I'm afraid I'm very optimistic - and moralistic.

For me, one of the things art has to examine is how to live your life, and unless it's doing that, it doesn't work for me.

My success at living a moral life is pretty terrible, but I still aspire to do it! I identify with the Johnny Cash thing that trying to live a good life and be a good person are not necessarily the same thing!

I get frustrated with films that entertain me but ultimately dodge a moral question about how you should try and live.

I've always loved science, but I was never going to make much of a contribution. I'm better off having science as a hobby.

I got my first Mac in 1984. I've got an Airbook, iPad, iPhone, the lot. I love that blend of technology, creativity, and design.

On 'Death In Paradise,' I had a CGI pet lizard and had to react to nothing, which was hideously embarrassing.

I was an early adopter of everything from Myspace to Twitter, and I think they're just fads, like CB radio.

I'm very lucky, I had a very amicable separation and very amicable divorce, but it was still horrendous.

I want to get across that science is something that we all have ownership of and we can all take an interest in. We don't all have to understand complex theories, but we should have a working knowledge, like knowing your way round the engine of your car.

Science is a hobby, and I'm really into it, but it's not my job. My job is to learn about comedy and to make people laugh. Science, for me, is probably a bit like Danny Baker's love of football or Rod Stewart's obsession with train sets.

I'd like to see the argument made for greater worldwide federalism, not just the European Union.

Everyone was doing alternative comedy. I thought I'd distinguish myself by just telling jokes, with differing degrees of success.

The first-ever job I had was in a play, 'Trench Kiss,' with Caroline Quentin and Arthur Smith.

I'm one of those people that read a newspaper.

I'd rather sink with a bad theory than swim with muddy pragmatism.

I'm writing a science book - a sort of compendium of all the ways I've found of explaining things to my artsy friends over the years.

Nobody wants to get divorced.

I slept on a friend's kitchen floor for a year and a half.

I'm a huge fan of French comedy. The French play comedy in a slightly different way than we do: they play it with a sort of realism that we don't necessarily often do ourselves.

I enjoyed learning French, and I enjoyed speaking French.

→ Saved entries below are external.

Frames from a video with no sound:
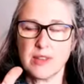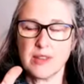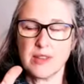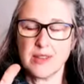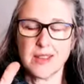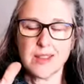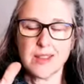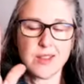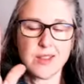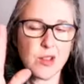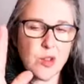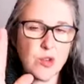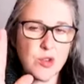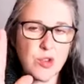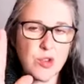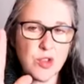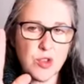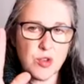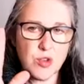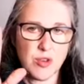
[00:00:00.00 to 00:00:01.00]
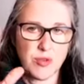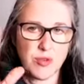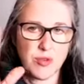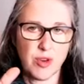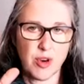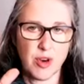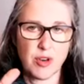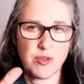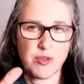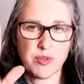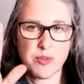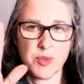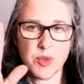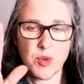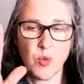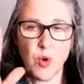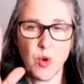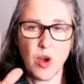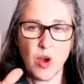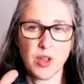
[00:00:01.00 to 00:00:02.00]
as close to or far from the
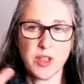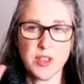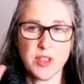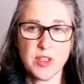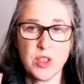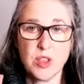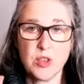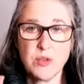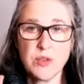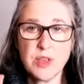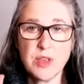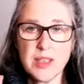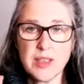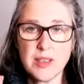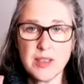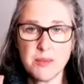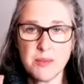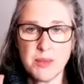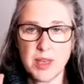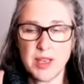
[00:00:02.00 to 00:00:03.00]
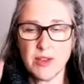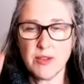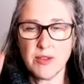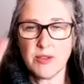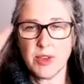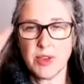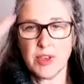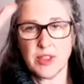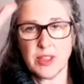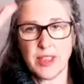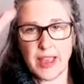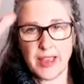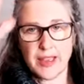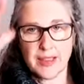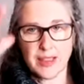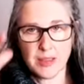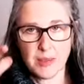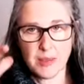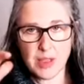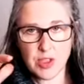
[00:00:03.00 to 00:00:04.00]
wall as you need to be for your legs
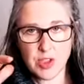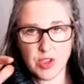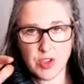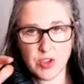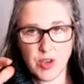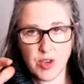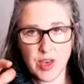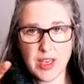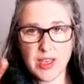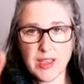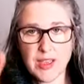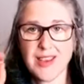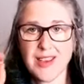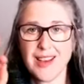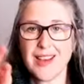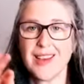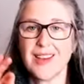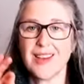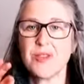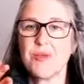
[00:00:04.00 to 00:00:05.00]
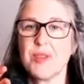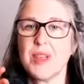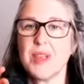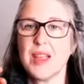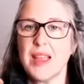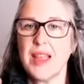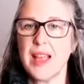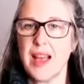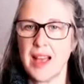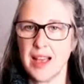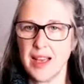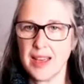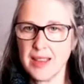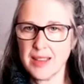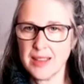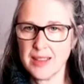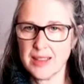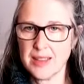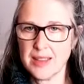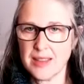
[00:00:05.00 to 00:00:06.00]
to be straight and
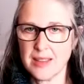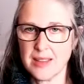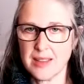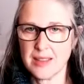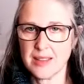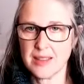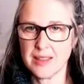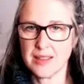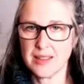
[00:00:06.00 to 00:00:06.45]
relaxed,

There's something wonderful about that sort of Poirot, Agatha Christie-style investigation: cross-questioning all the witnesses and checking their stories, looking for means, motive, and opportunity.

I was on holiday in Ibiza, having a lovely time, writing a book and looking at the stars every night and generally not having a care in the world. Then I got sent the script for 'Death in Paradise.' I couldn't get back to England in time for the auditions, so my girlfriend filmed me on her camera, and I sent it off via email.

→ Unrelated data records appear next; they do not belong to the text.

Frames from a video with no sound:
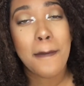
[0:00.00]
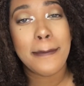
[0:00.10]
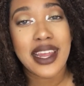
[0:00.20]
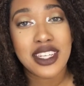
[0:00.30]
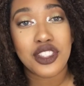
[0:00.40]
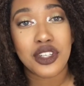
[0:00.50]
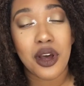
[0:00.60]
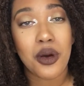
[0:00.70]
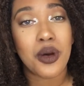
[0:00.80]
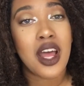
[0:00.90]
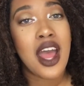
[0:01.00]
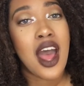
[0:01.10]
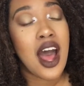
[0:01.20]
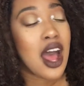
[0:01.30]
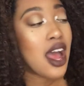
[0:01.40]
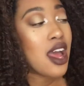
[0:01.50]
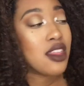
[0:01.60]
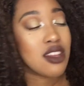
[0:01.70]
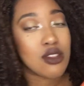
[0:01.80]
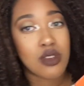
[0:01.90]
minutes ago,
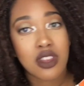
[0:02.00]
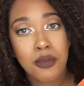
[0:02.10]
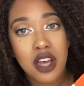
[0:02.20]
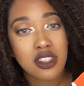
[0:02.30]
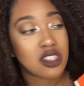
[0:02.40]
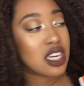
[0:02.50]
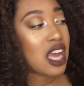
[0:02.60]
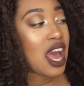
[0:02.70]
and this is what the box looked like.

It's my theory that comedy is going to die out in the year 6000.

Things like 'The Office,' and arguably shows like 'The Only Way Is Essex,' are comedies, just using real people in real situations.

Comedy's about things the way they are. It's about the world as it is, not the world as we would like it to be, and science is the same, really.

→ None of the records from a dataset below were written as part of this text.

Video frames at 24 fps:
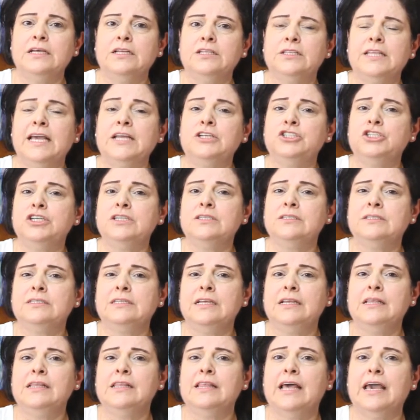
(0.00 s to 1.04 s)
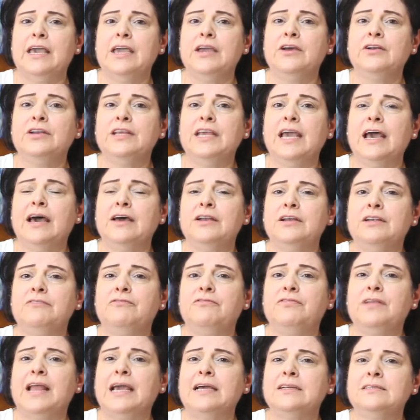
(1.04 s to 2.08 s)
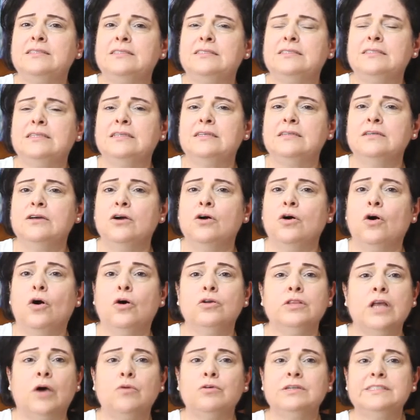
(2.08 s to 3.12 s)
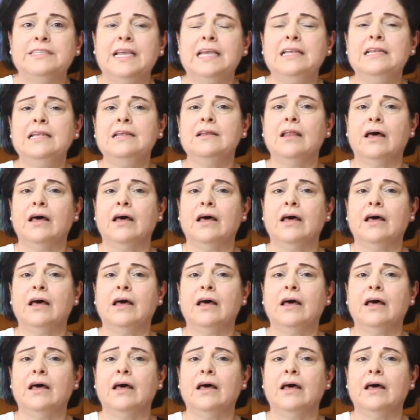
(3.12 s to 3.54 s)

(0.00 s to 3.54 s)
Tensions in the area reflect on our daily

Personally, I think people need to get over this 'being offended' thing. Being offended does not give you the right to silence people. I get offended by things all the time - it's just part of life. The right not to be offended is not a human right, especially in a democracy.

I get dissatisfied really easily, and I have to constantly keep moving; I have to constantly keep doing things. I find it very hard to switch off.

Definitely the most important thing in my life is being a father.

More than anything, I enjoy making people laugh.

I'm always a bit wary when people say in interviews, 'I'm at the happiest place of my life that I've ever been.' I think, 'Really? Are you?' Life is a mix, isn't it?

I studied physics at university, and I'm still a sucker for an experiment or scientific theory.